Russian economist Konstantin Sonin, a professor at the New Economic School/CEFIR and a columnist for the Vedomosti newspaper, writing in the Moscow Times bravely admits what is obvious to the outside world: Vladimir Putin’s Kremlin just doesn’t get it.
Last week, the government announced policies aimed at expanding the credit available to businesses. The banks that were the major recipients of government bailout funds were instructed to increase the amount they lend by 2 percent per month. At the same time, the government refused to consider taking toxic assets off banks’ balance sheets, even though all leading countries of the world are moving in that direction. Unfortunately, this shows that the government does not understand how to treat the severe blood clot that is blocking the flow of money into the economy.
There are two reasons banks are not lending more money. First, they need those funds to pay off their own debts. Second and more important, they know that most borrowers won’t be able to pay back the loans during the crisis.
In developed economies, bankruptcy is the best tool for protecting a creditor when a debtor is insolvent. But in Russia, the bankruptcy process is slow, costly to lenders and ineffective, particularly when applied to large corporations. It is well-known that the country’s court system is not an effective resource for regulating bankruptcy cases.
Before the crisis, the loan return rate was relatively high. In Russia’s booming economy, corporate earnings were sufficient to cover credit payments, investors’ dividends and new investments at the same time. During the crisis, however, all of this is grinding to a halt.
What should the government do to solve the credit crunch? First, what it shouldn’t do: It should not force banks — even state-owned banks — to give out credit. If banks extend credit against their will, it only increases the number of loan defaults. On the other hand, if the government can guarantee that it will force borrowers to repay their bank loans, it would be a concrete step toward expanding available credit.

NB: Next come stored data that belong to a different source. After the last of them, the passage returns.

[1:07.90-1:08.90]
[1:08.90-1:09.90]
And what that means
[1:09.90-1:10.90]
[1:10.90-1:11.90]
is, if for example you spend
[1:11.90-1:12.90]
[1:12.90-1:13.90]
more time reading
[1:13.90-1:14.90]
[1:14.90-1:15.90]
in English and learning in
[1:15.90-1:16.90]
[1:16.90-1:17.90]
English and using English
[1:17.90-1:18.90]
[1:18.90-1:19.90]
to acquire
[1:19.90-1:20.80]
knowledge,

Second, the government should help creditors meet their own debt obligations. The greater the chance a financial institution has of paying off its own debts, the more desire it will have to extend credit to others at reasonable rates.

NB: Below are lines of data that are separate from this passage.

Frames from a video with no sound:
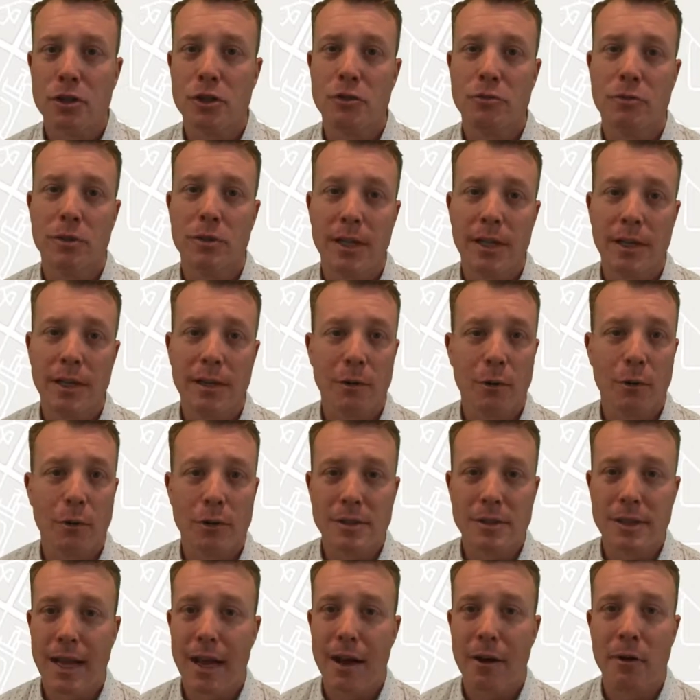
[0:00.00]
a street or
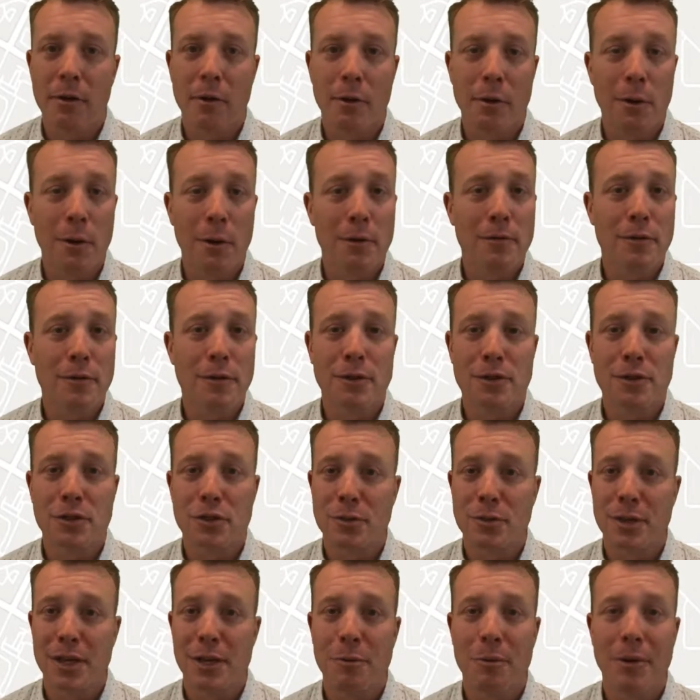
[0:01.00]
down or over a
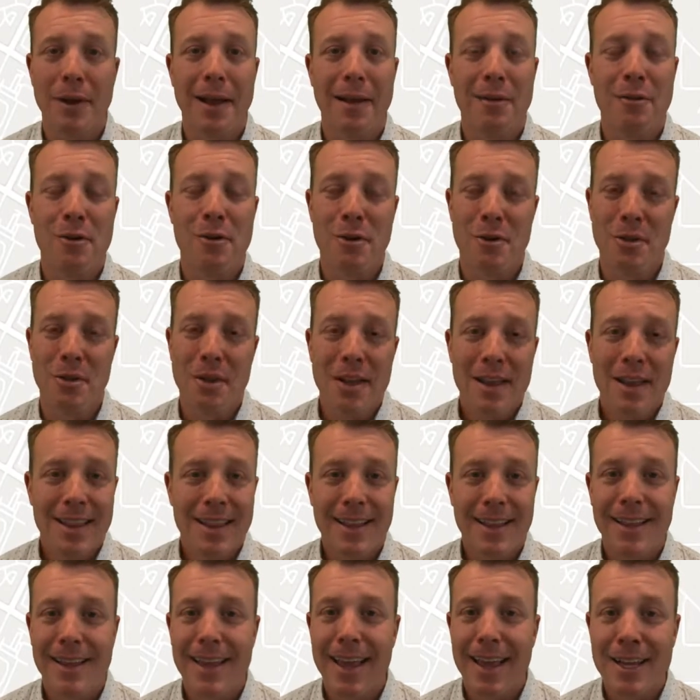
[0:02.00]
street, whatever
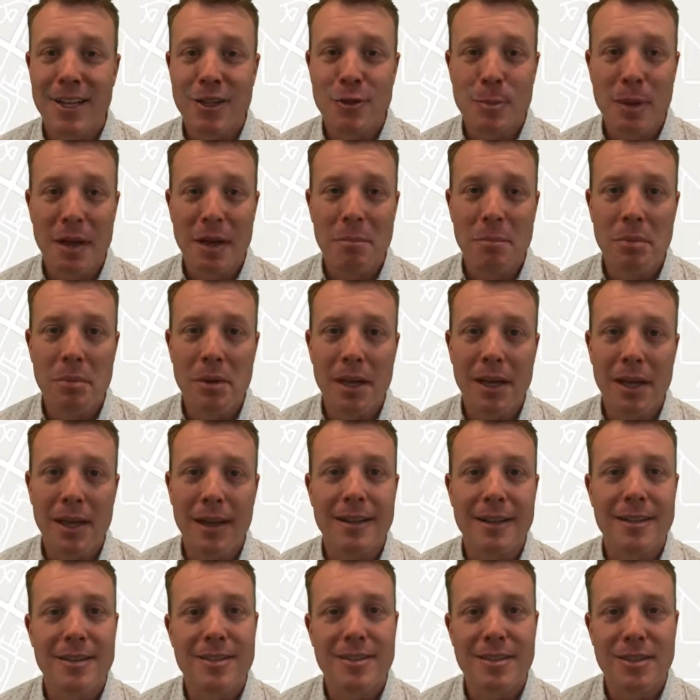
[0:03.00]
the case may be,
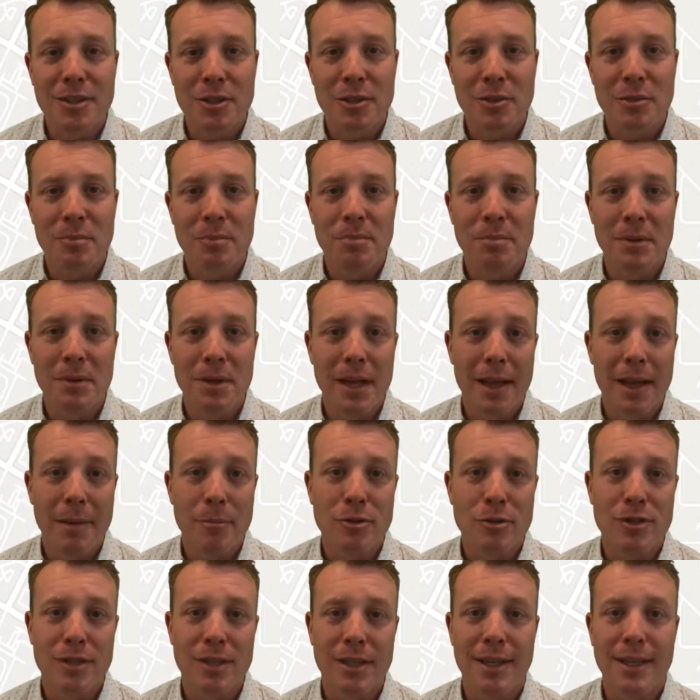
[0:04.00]
and still be
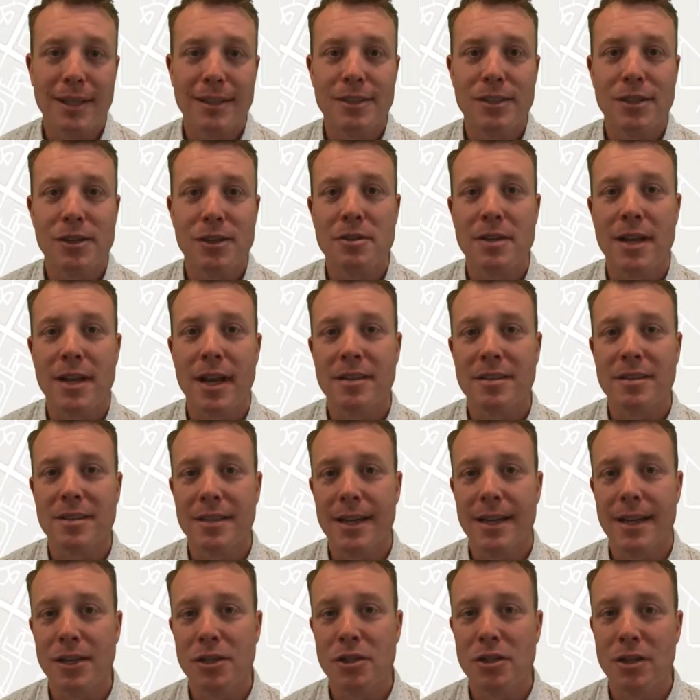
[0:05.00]
able to get to your
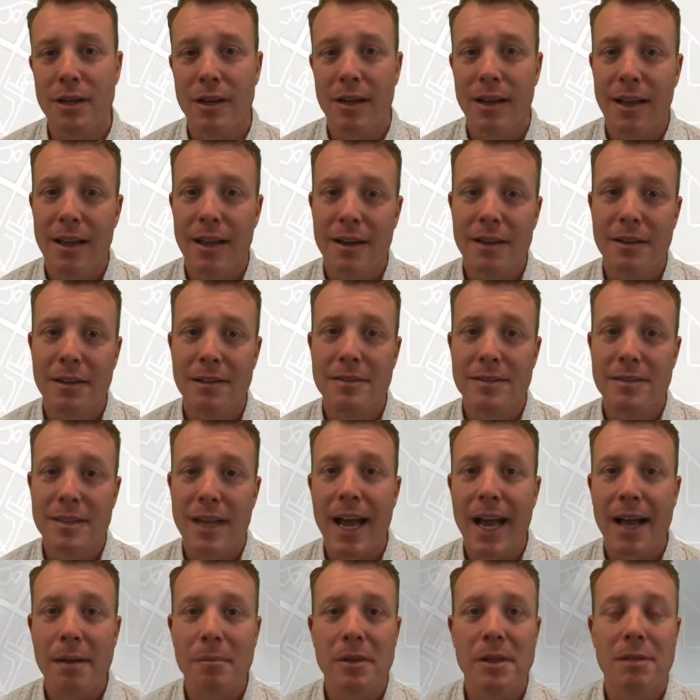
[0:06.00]
destination in a
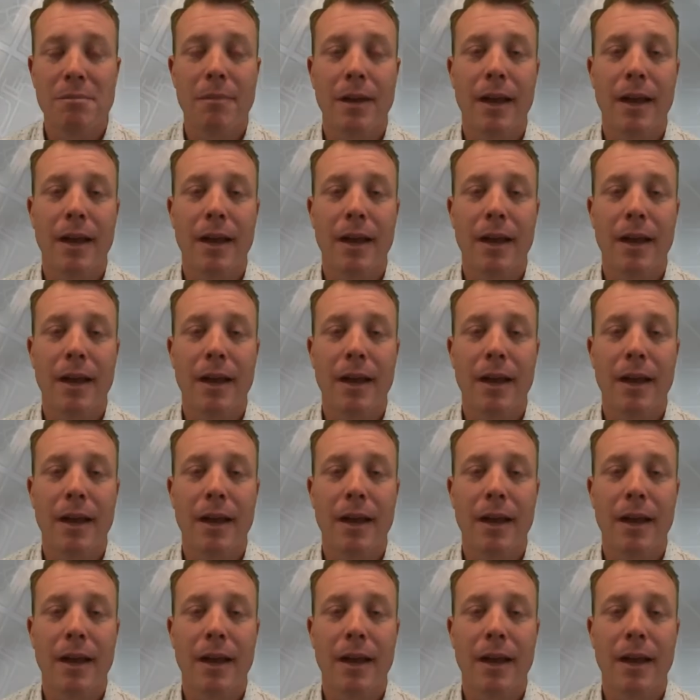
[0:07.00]
timely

Third, the government should force major banks to revalue assets on their balance sheets to reflect their drop in value. This is tough medicine, but it is beneficial in the long run. The Swedish government adopted this practice in 1992, and although it cost the country 6 percent of its gross domestic product, the move prevented a prolonged recession.
In contrast, the Japanese government allowed banks to retain assets on their balance sheets at book value, and this contributed to the stagnation that lasted a decade. When the Japanese government forced banks to extend credit to firms unable to repay the loans, they allowed political goals to eclipse fundamental market principles. This led to the creation of numerous “zombie” firms that became an additional burden to the Japanese economy.
The two tasks that the government needs to place at the top of its priority list — protecting creditors’ rights and increasing the flow of credit to businesses and homeowners — require significant political will and effort.
In this respect, the crisis can be beneficial. During the good years, politicians can sit passively on the sidelines and reap the benefits of a boom economy. But during a crisis, politicians need to fight for their political survival, and this forces them to act quickly to find tough solutions to save the economy.